Safaricom, le numéro un des télécoms en Afrique de l’Est (29,6 millions de clients), a annoncé ce mercredi un résultat net de 55,3 milliards de shillings (550 millions de dollars) pour l’année s’achevant le 31 mars 2018, soit une hausse de 14,3 % par rapport à l’exercice précédent (48,4 milliards de shillings). Le chiffre d’affaire a quant à lui progressé de 9,8 %, à 233, 72 milliards de shillings (2,34 milliards de dollars), tiré en premier lieu par la forte croissance de l’activité « mobile data (+ 24 %) », qui compense la relative faiblesse du segment traditionnel « voix », arrivé à maturité. Le Directoire de Safaricom a par ailleurs recommandé un dividende de 1,10 shilling par action- soit un dividende global de 44,1 milliards de shillings-, sous réserve de l’approbation de l’Assemblée générale.

Commentant ces résultats en conférence téléphonique ce matin, Sateesh Kamath, le Directeur financier du groupe, s’est félicité que l’entreprise ait dégagé un résultat d’exploitation (EBIT) supérieur aux prévisions initiales (79,3 milliards de shillings contre une fourchette attendue de 71-75 milliards de shillings) et a rappelé que, pour l’exercice en cours, l’opérateur tablait sur une « progression de 7 à 12 % de [l’EBIT] ».

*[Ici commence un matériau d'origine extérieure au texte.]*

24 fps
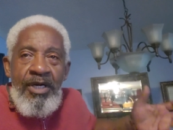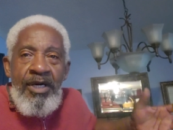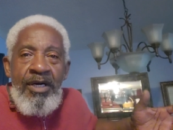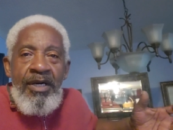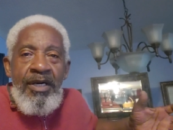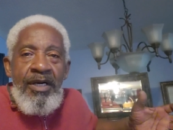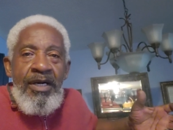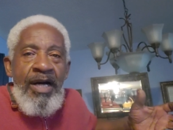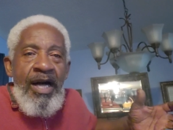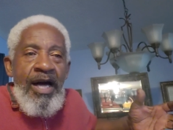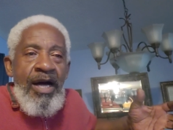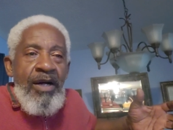
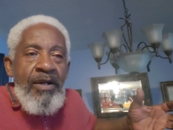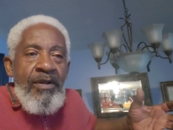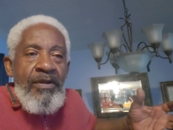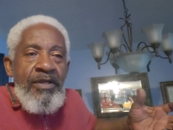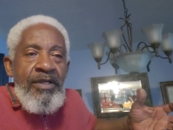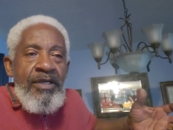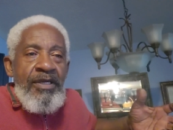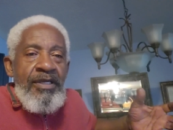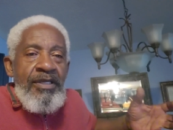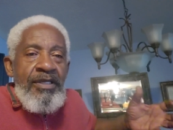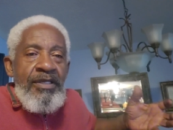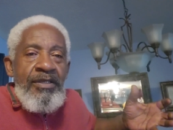uh, how
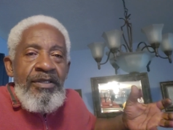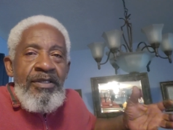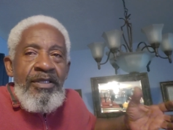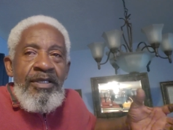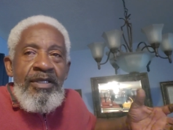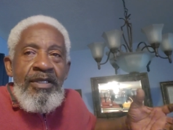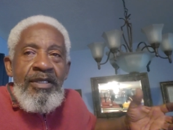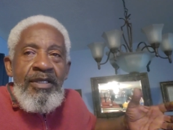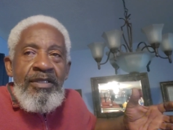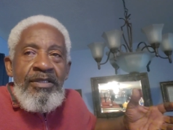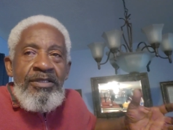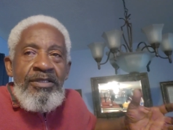the
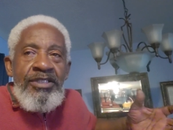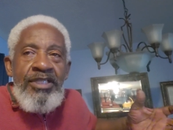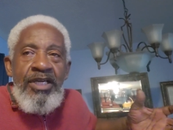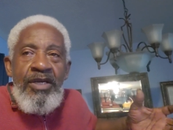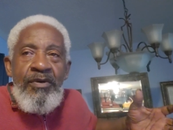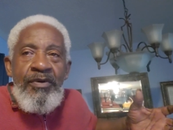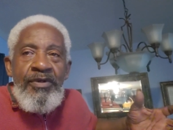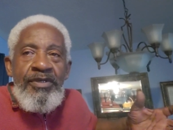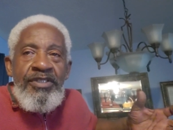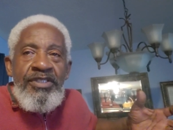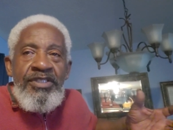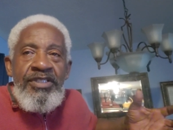
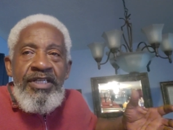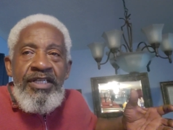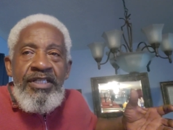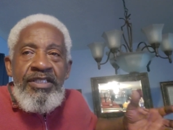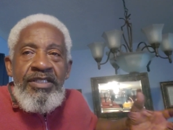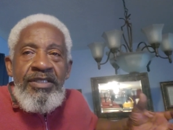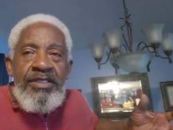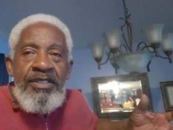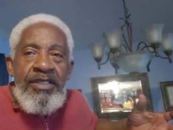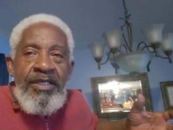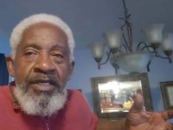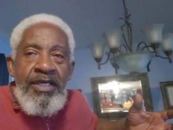January
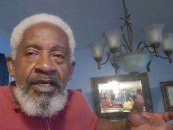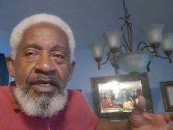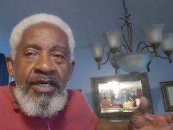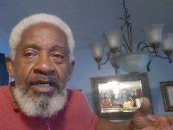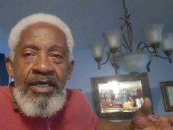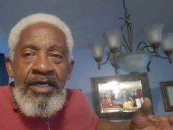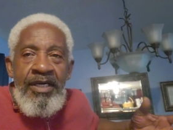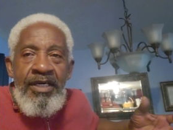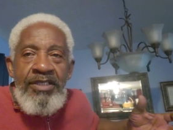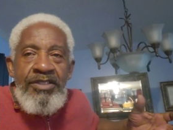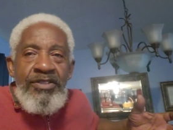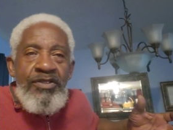6th
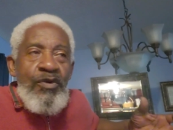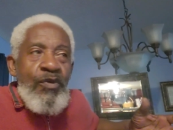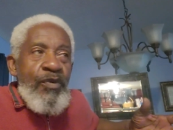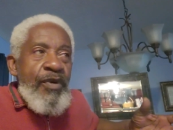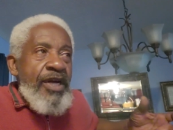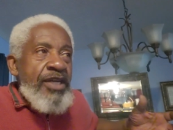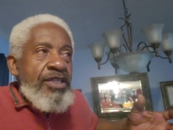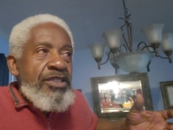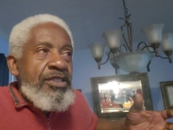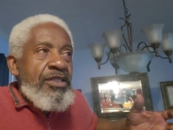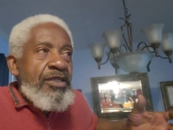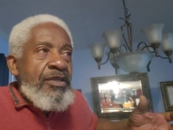
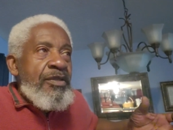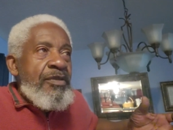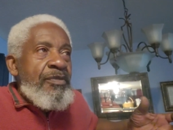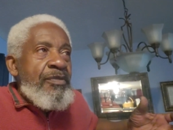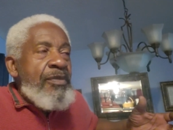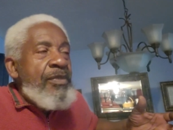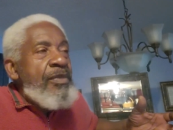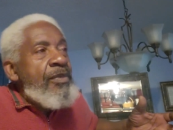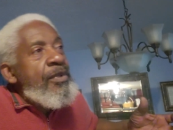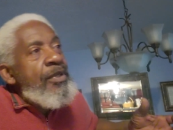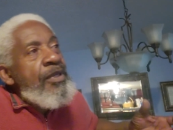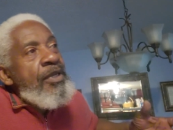insurrection,
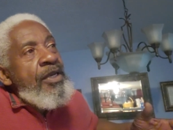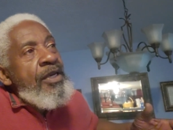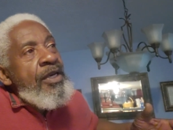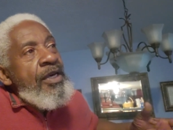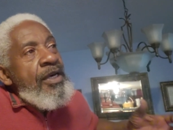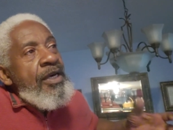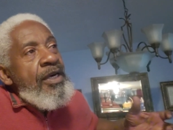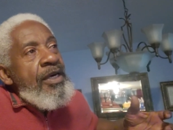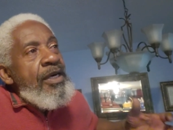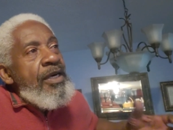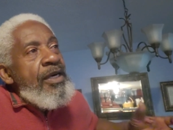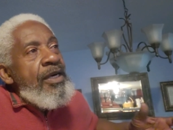
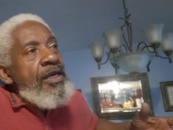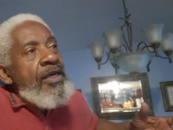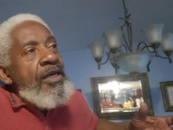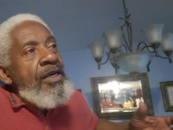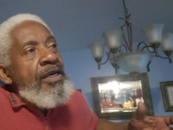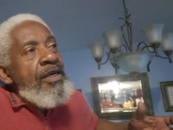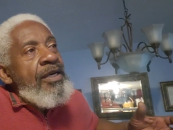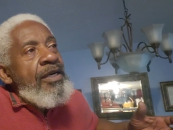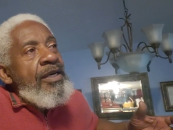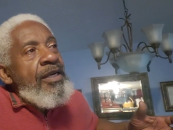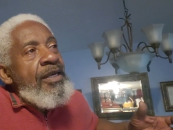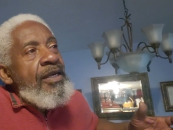
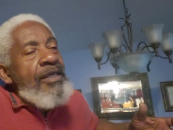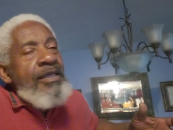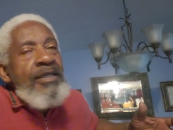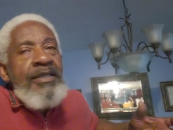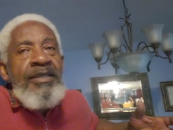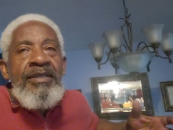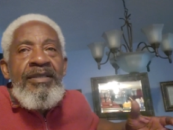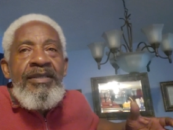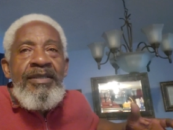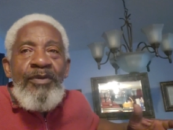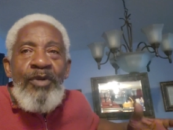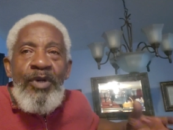uh,
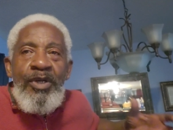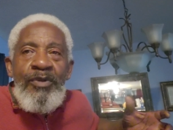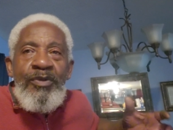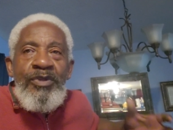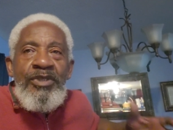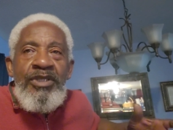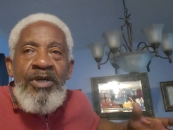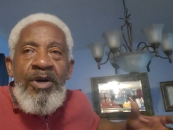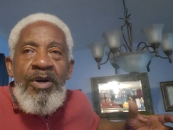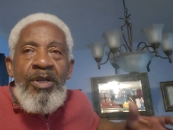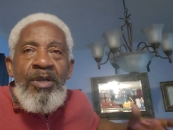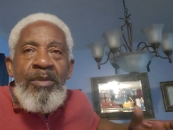what it
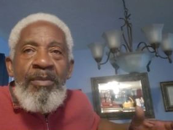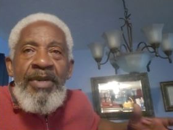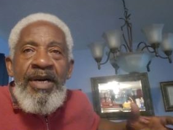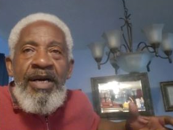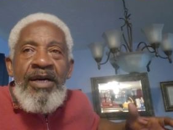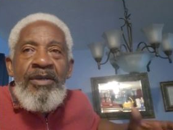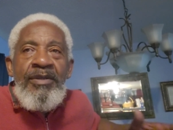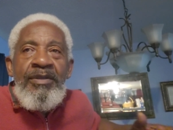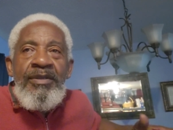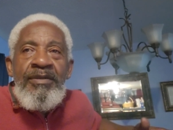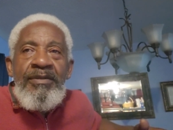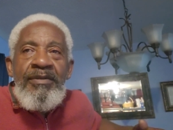was all
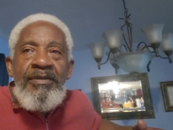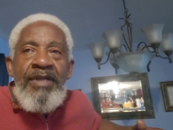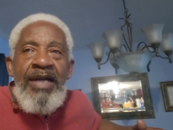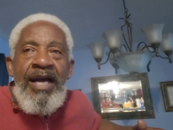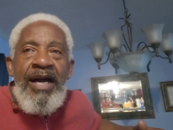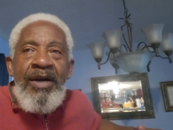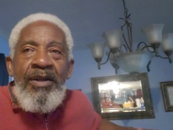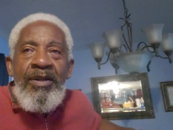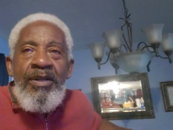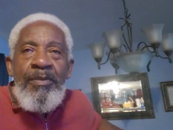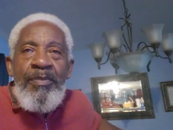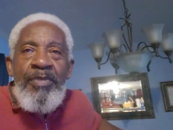about,
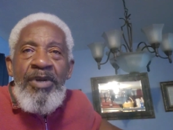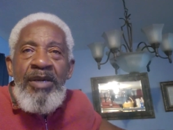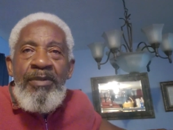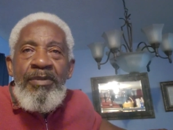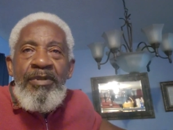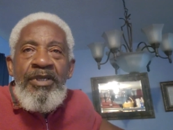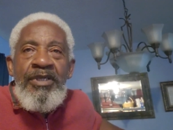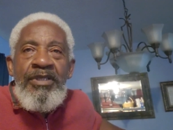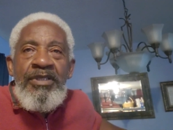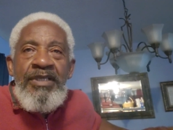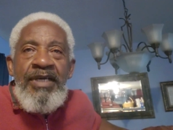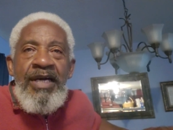how the
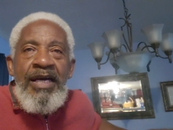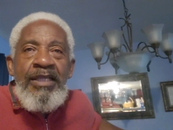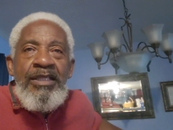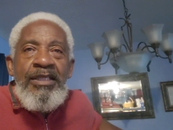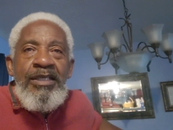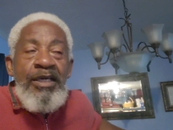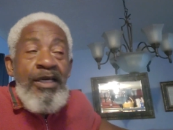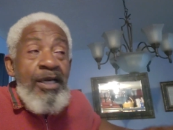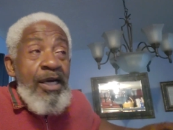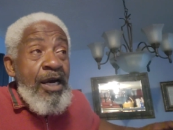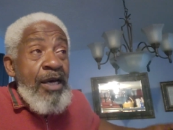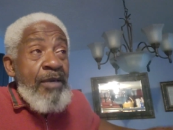people attacked
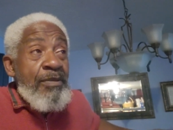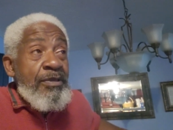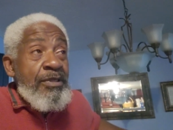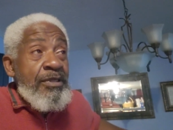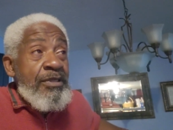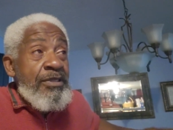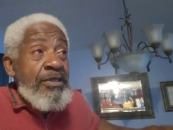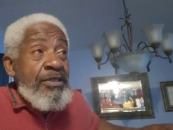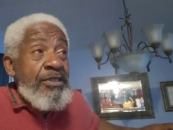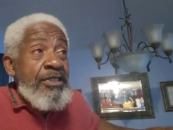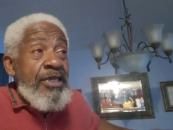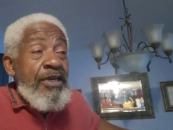the cops,
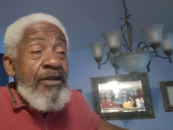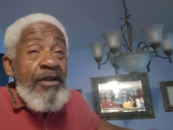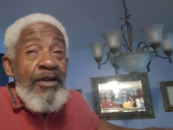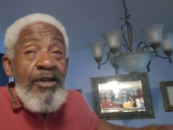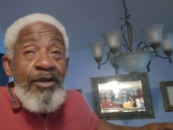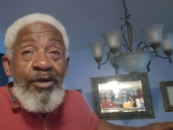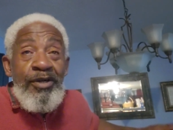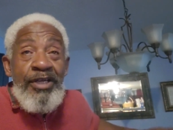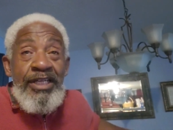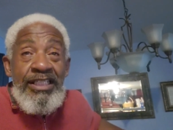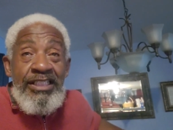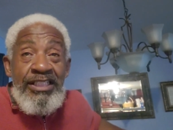et
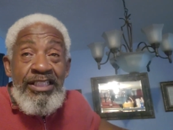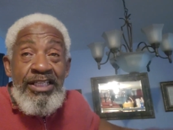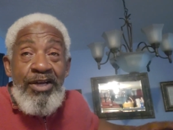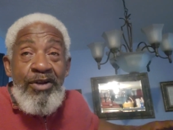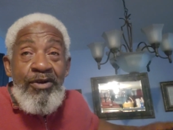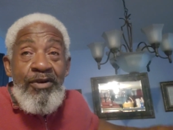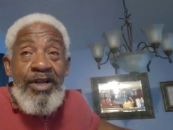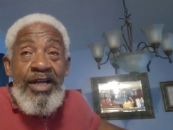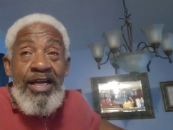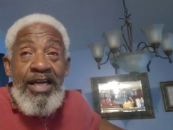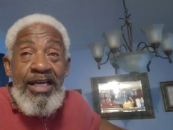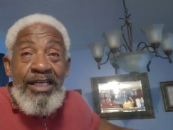cetera, et
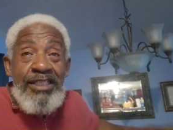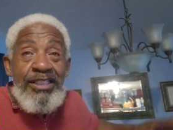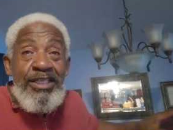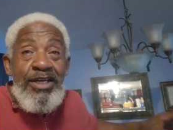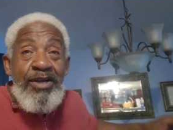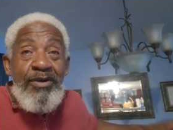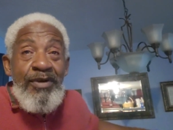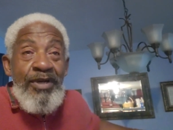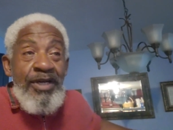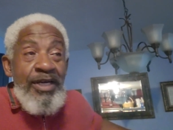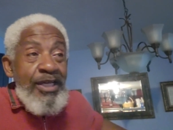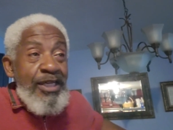cetera, et
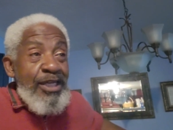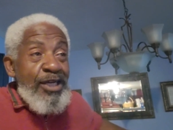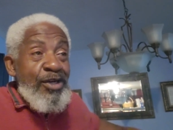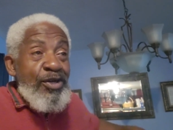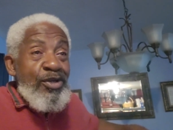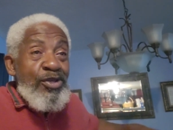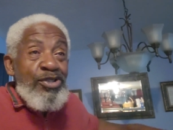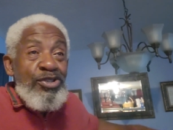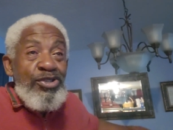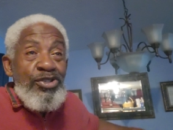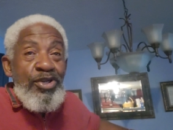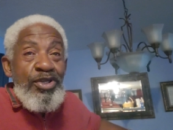cetera. They're
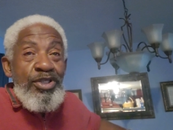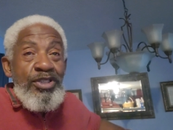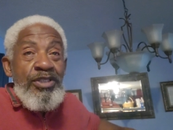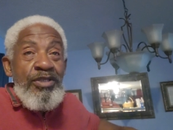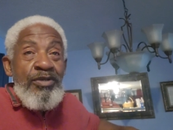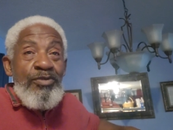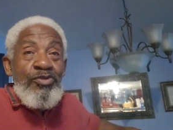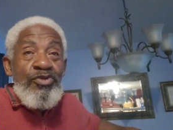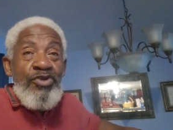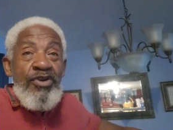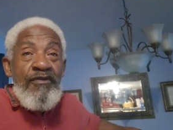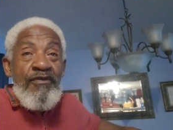going to show you some
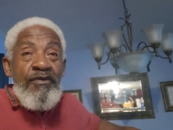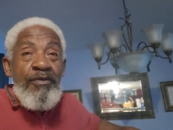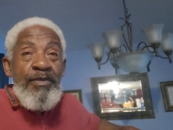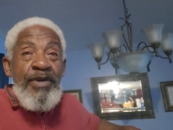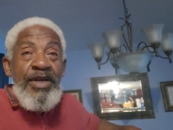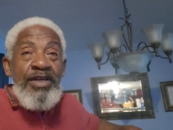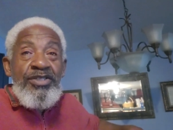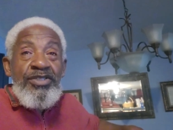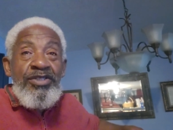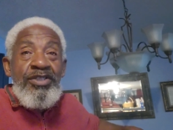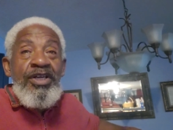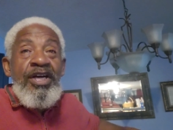new
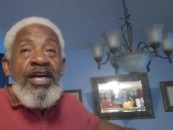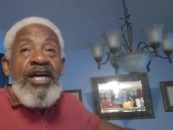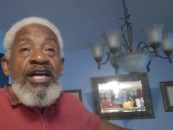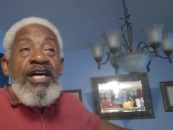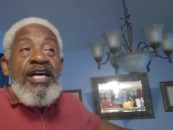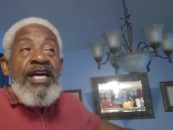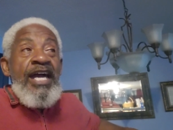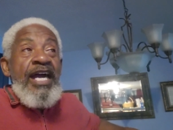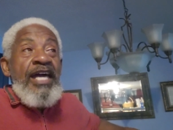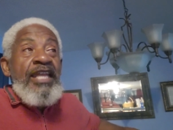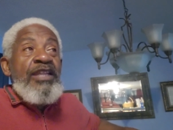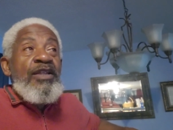information.
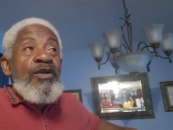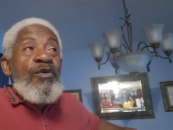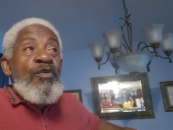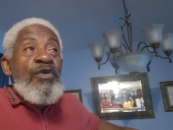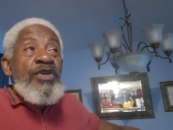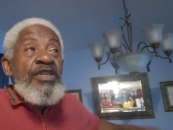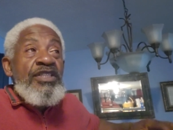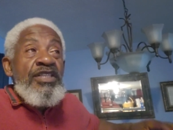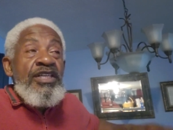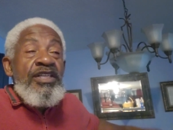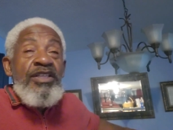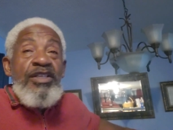And the
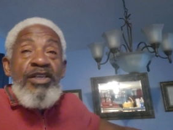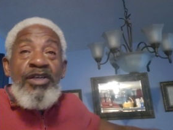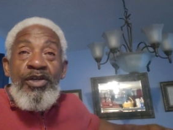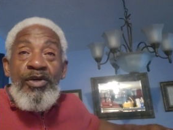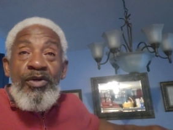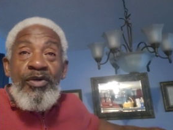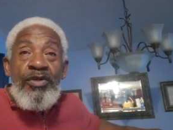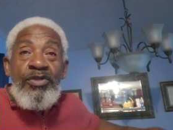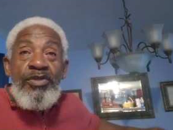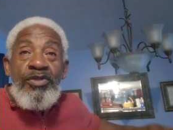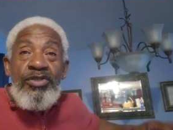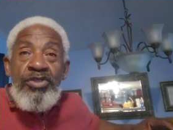reason that they're
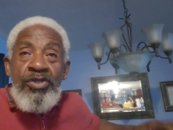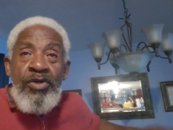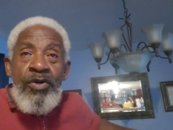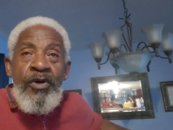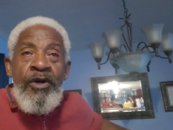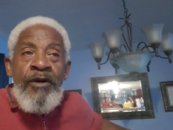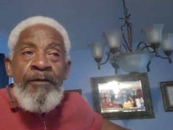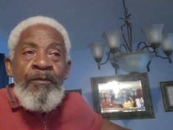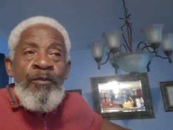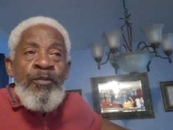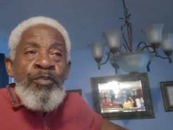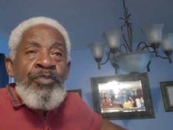going to show
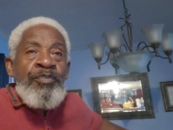it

Une hausse qui devrait venir de plus en plus d’un élargissement des horizons de l’entreprise, tant sectoriels avec le pari récent d’un positionnement dans l’e-commerce (les projets de l’opérateur se concentrent sur une offre alliant commerce en ligne et paiement par téléphone mobile) que géographiques, avec la conquête de nouveaux marchés est-africains. En ligne de mire notamment, l’Éthiopie et ses 100 millions d’habitants, le pays ayant dépassé en 2017 le Kenya en tant que première économie de la région. Une « réserve » de croissance évidente mais qui pour se matérialiser devra franchir un obstacle de taille : nombre d’entreprises étrangères – opérateurs de télécoms, banques et distributeurs – ne sont pour l’heure pas autorisées à exercer en Ethiopie.